The first time this phrase from Hamlet was used in relation to Prime Minister Thatcher was when she was being questioned in regards to the sale of the British publicly-owned automotive company Leyland-Rover to foreign investors; a deal that had been sweetened by 38 million pounds of taxpayer money.  Basically it was a now-familiar story (at least here in Canada) of a corrupt politician making backroom deals to sell off public resources to large corporations in return for kickbacks.  When she refused to answer the direct question, and instead spouted off a bunch of figures in justification, the response of the Member of Parliament questioning her was, “Methinks the lady doth protest too much,” and a demand to answer the question.  She still refused to answer the question, even when directed to by the Speaker of the House, and it eventually resulted in a significant portion of the House getting up and bellowing, “Answer!”

And something you probably don’t know is that when Margaret Thatcher ran for the Conservative Party nomination in 1980, she said of herself, “The lady’s not for turning,” speaking of her ability to stay the course.  Which was a reference to a well-known play, “The Lady’s Not for Burning,” which, ironically, was a romantic comedy, consciously written in imitation of Shakespeare, in which an accused witch wanted to avoid execution.  And from that point on, she was known popularly as “the Iron Lady.”  That was her epithet.  I read a biography about her once that was entitled that.

So when Parliament started chanting, “The lady doth protest too much” at Prime Minister Thatcher, it was a statement that she was being deliberately obtuse and denying something which was perfectly obvious to everyone else in the room.  In other words, they were flat-out calling her a liar.  Would it have worked as well if she were Matthew Thatcher?  Of course not.  But in context it was perfectly appropriate, and had little, if anything, to do with sexism.

So, regarding the #BerntheWitch hashtag.  There is a cultural element to using the word “witch” as a synonym for “bitch” to avoid profanity, which absolutely is a misogynistic insult.  But was it meant that way when it started?  I’m sure S.J. Tucker never meant it that way.  I doubt that any Pagan means it that way. Unless they don’t like witches. Wouldn’t that be the pot calling the kettle black?
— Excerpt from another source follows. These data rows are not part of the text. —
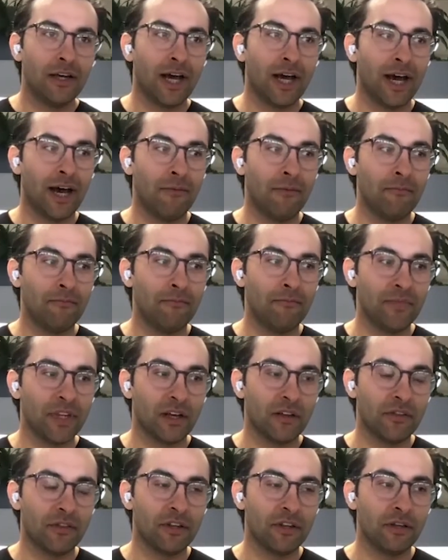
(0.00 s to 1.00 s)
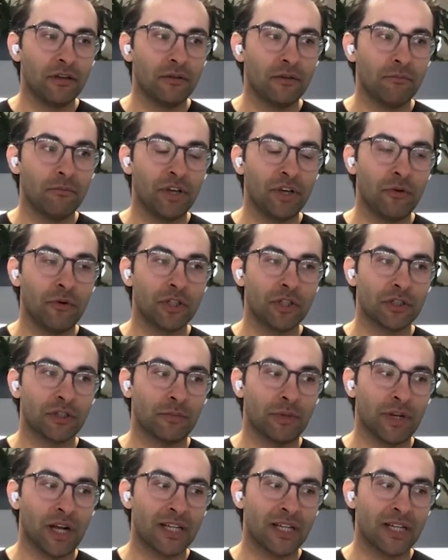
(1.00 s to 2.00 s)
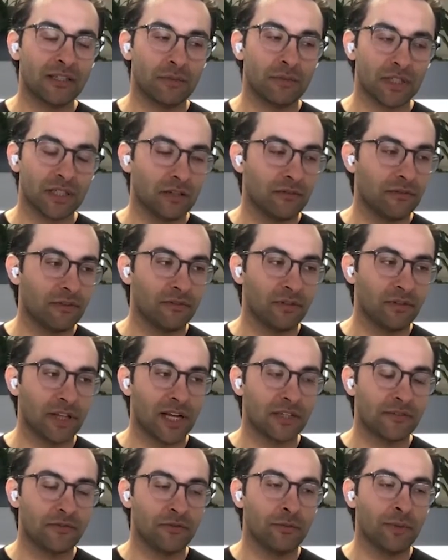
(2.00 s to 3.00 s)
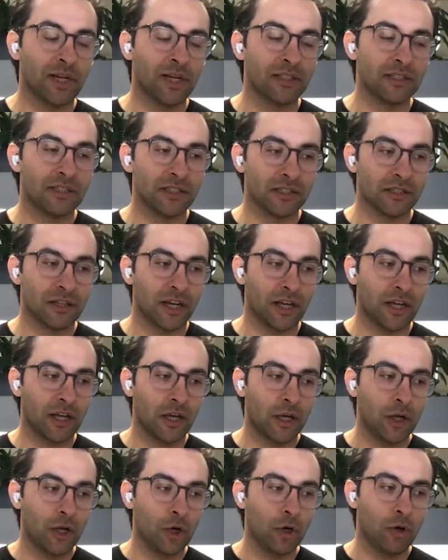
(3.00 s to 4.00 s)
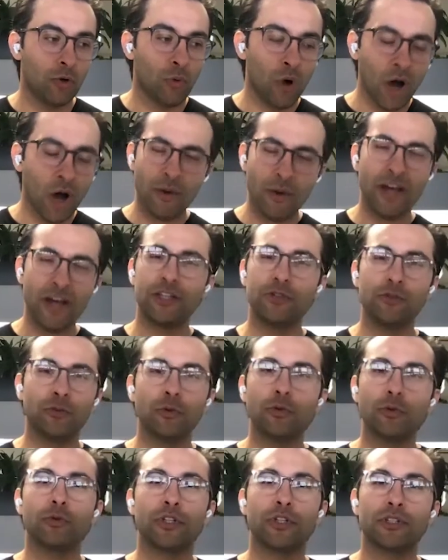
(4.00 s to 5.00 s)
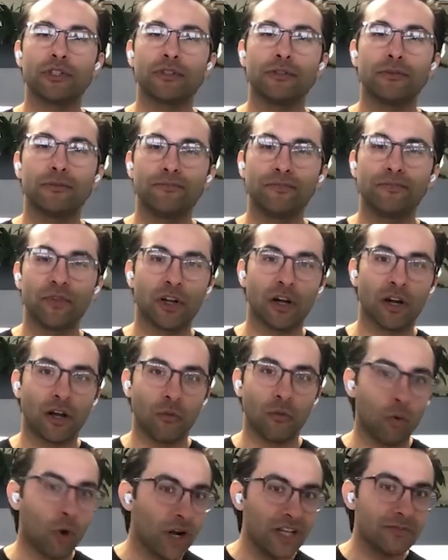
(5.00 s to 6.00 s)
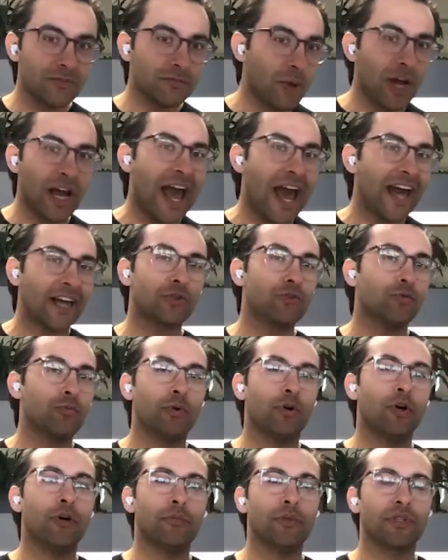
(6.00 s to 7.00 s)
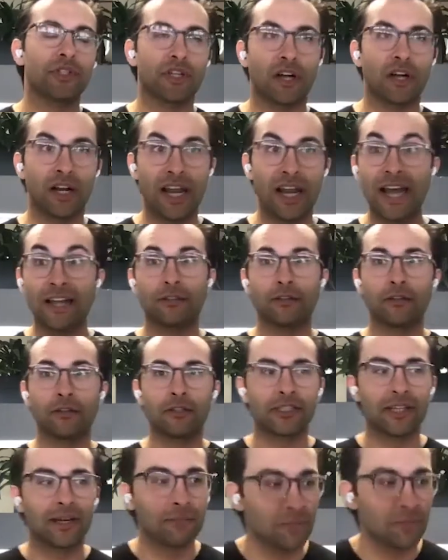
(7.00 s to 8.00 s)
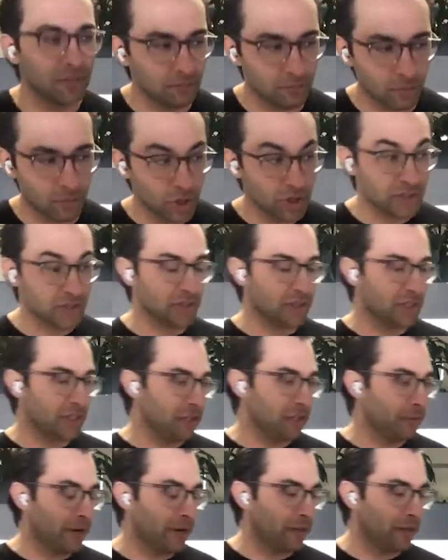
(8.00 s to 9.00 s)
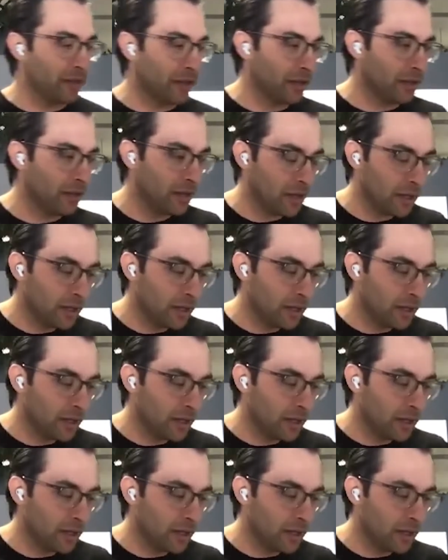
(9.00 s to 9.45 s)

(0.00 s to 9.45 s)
I think big question I've been asking myself over the last few months is like, why am I actually doing all this? You know, like, what is my actual purpose? And I landed on something personally anyway that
It’s Heather Greene’s job to report on witch-related stuff that goes on in the media.  And Eric DuPree is sincere; and I want to thank him for that from the bottom of my heart.  We need more feminists who happen to be men, and I’m so glad that this brother-in-arms is my ally in the fight.  But I think that context is important, and it’s a good object lesson for us all.  It’s hard in our busy lives not to fall victim to the temptation of skimming our Twitter newsfeed for the headlines and believing we know what’s going on.  People who want to influence what we think (and let’s face it; isn’t that what politics is all about?) know that, and they take advantage of it.  We need to look at all sides of an issue, and consider context, before we can be said to be properly informed.  Thankfully, we live in an age when we have all the power to do this at our fingertips; if we’re willing to use it!